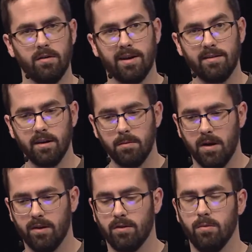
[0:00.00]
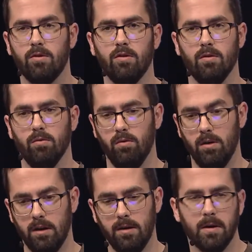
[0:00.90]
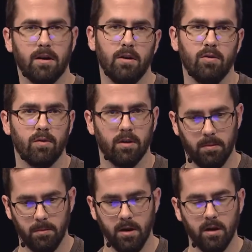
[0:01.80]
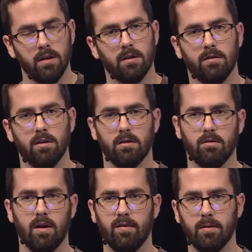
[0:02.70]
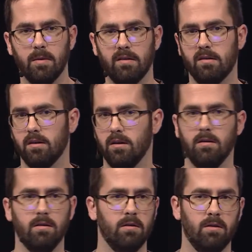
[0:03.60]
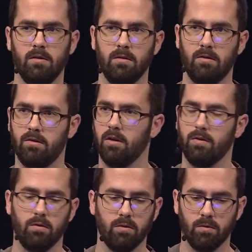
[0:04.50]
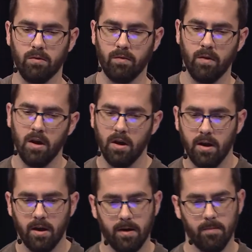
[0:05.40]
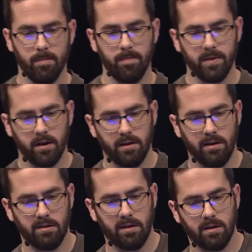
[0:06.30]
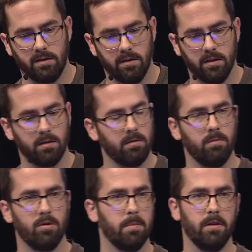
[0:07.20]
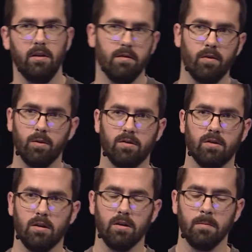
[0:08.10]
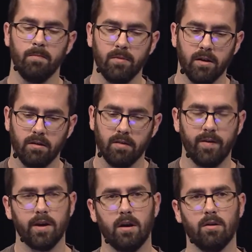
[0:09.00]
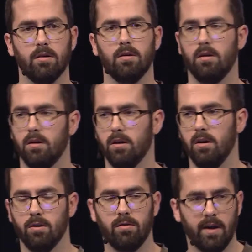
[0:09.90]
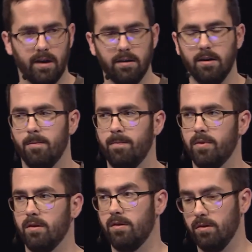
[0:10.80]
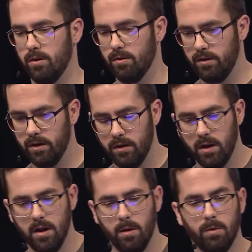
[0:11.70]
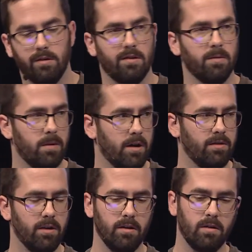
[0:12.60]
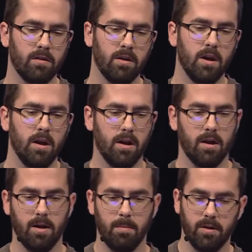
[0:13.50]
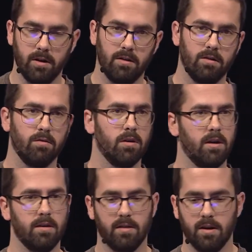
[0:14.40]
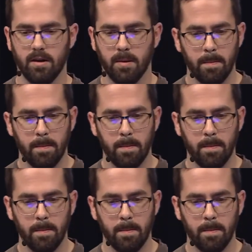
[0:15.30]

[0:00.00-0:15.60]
they had Ticketmaster, which is a really big deal for them, because their traffic basically shot through the roof, they decided to completely focus on it. They figured out a good tactic. They're still using it, which is supply chains. But they just realized, hey,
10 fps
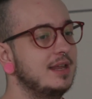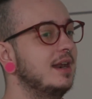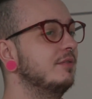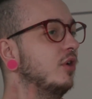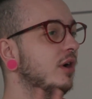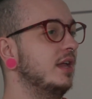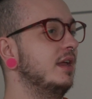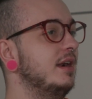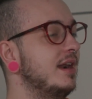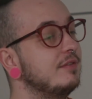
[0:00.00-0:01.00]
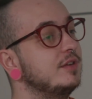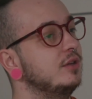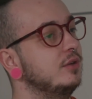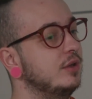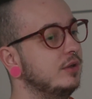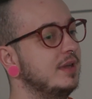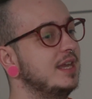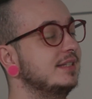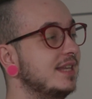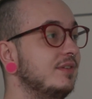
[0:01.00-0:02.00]
And then I've got a nephew who
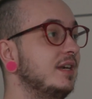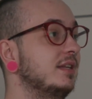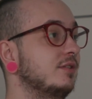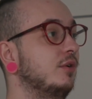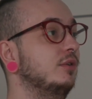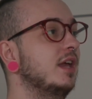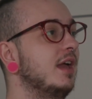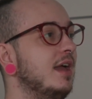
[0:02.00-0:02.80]
is 7 years old,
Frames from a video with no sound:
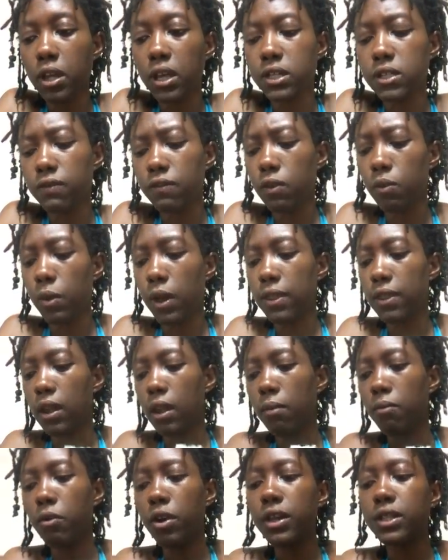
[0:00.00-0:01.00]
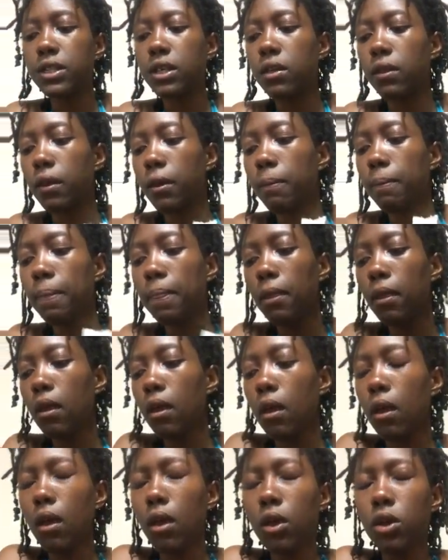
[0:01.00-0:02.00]
because of the way that I'm raising them.
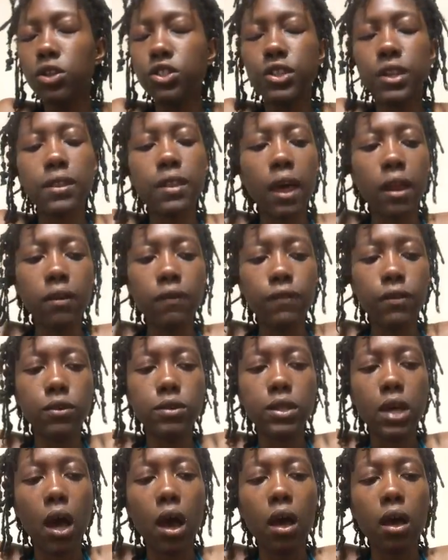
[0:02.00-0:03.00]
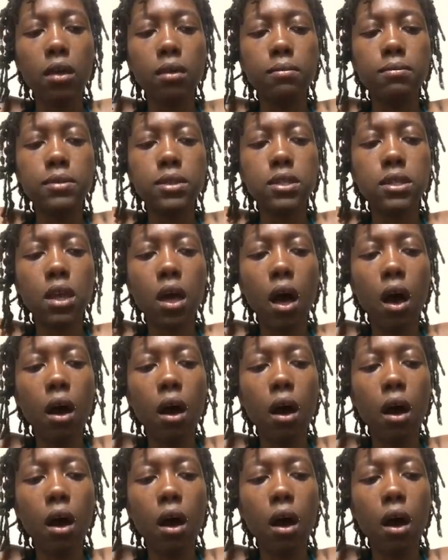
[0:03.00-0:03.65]
She said that a few times.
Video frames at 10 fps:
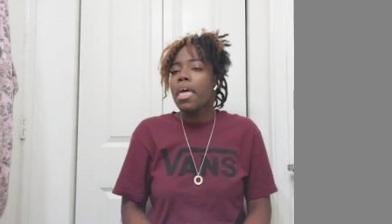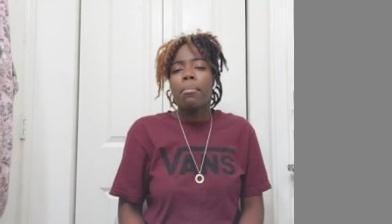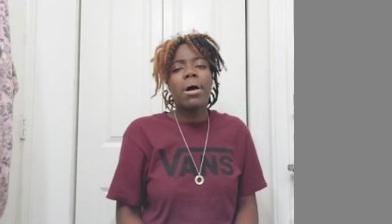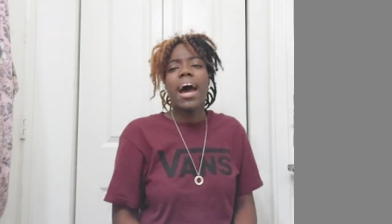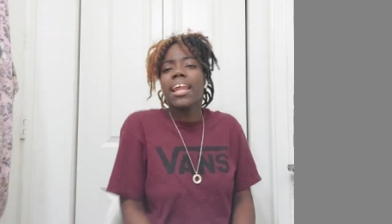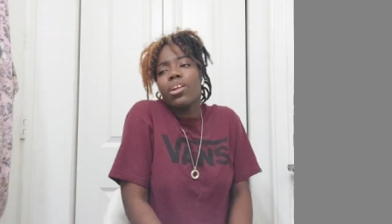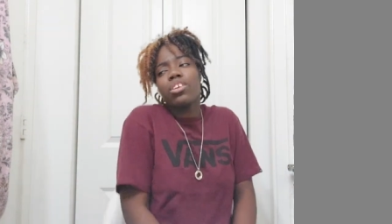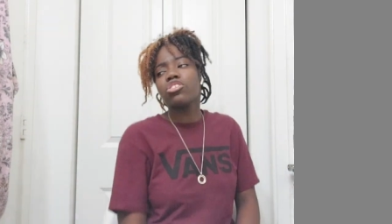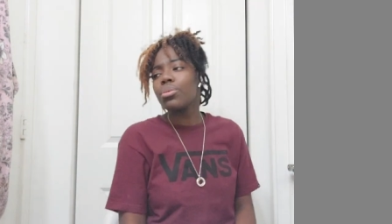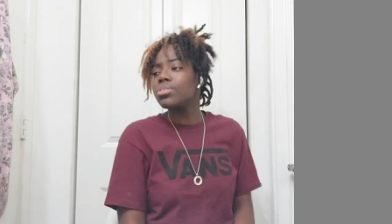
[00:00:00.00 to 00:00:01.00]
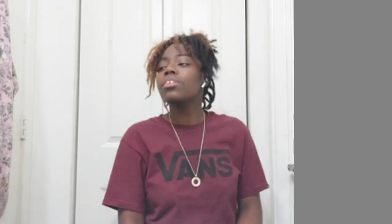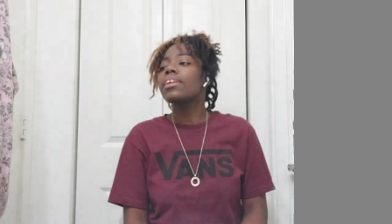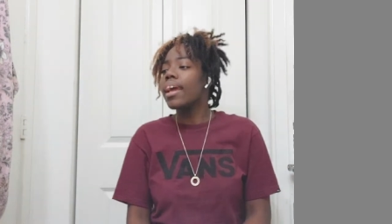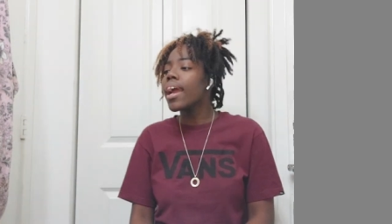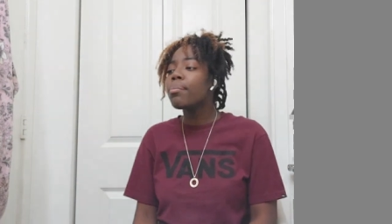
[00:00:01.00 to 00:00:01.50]
But I didn't know the show was still on
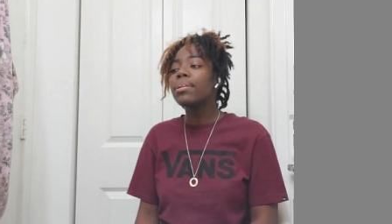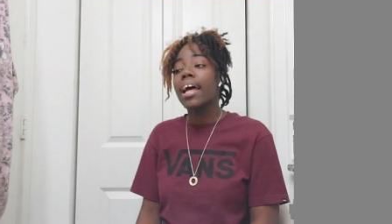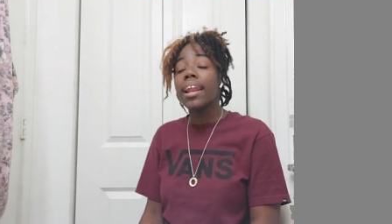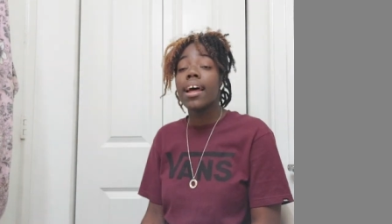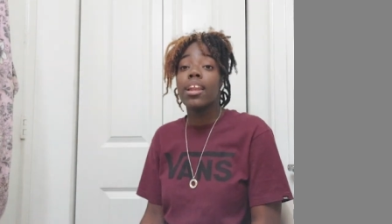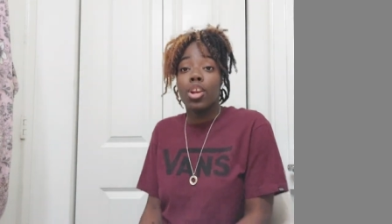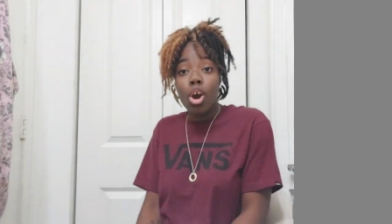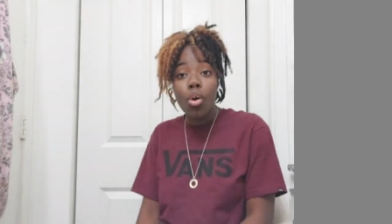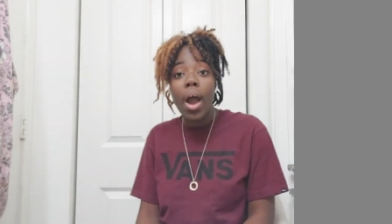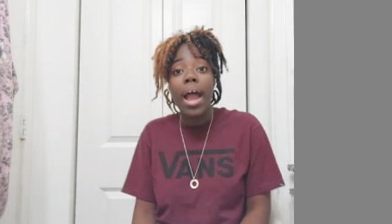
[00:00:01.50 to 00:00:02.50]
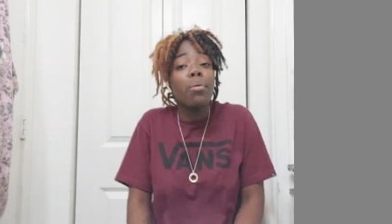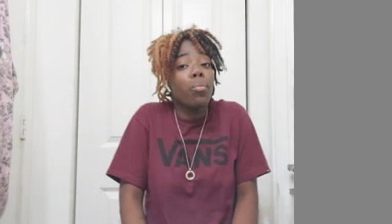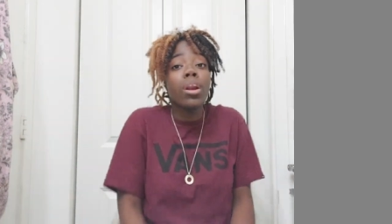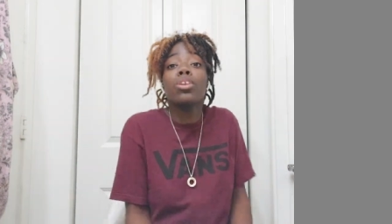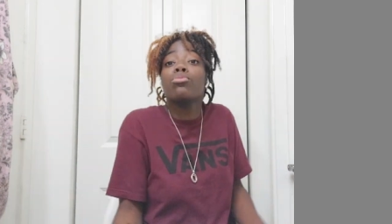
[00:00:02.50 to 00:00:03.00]
the air, but now that I know, I
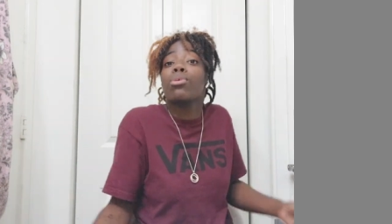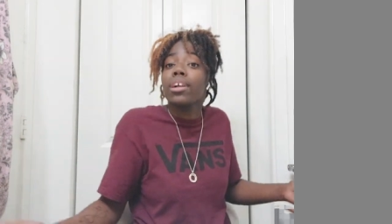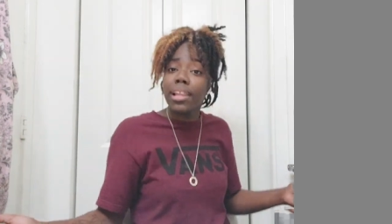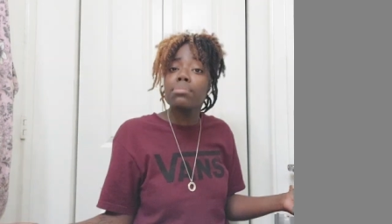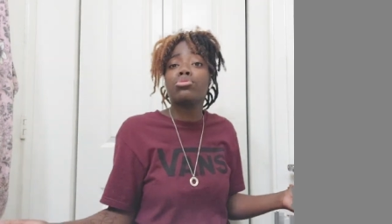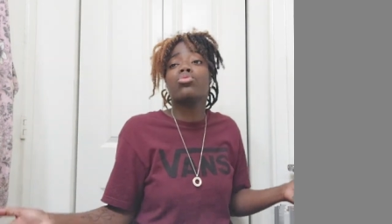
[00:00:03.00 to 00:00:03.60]
want to do more clips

..............................

• EXERCISE
The answer is the run of lines from the one with "[00:00:00.00 to 00:00:01.00]" through the final line of the data, copied exactly, and nothing else; no pictures.

• EXPECTED ANSWER
[00:00:00.00 to 00:00:01.00]
[00:00:01.00 to 00:00:01.50]
But I didn't know the show was still on
[00:00:01.50 to 00:00:02.50]
[00:00:02.50 to 00:00:03.00]
the air, but now that I know, I
[00:00:03.00 to 00:00:03.60]
want to do more clips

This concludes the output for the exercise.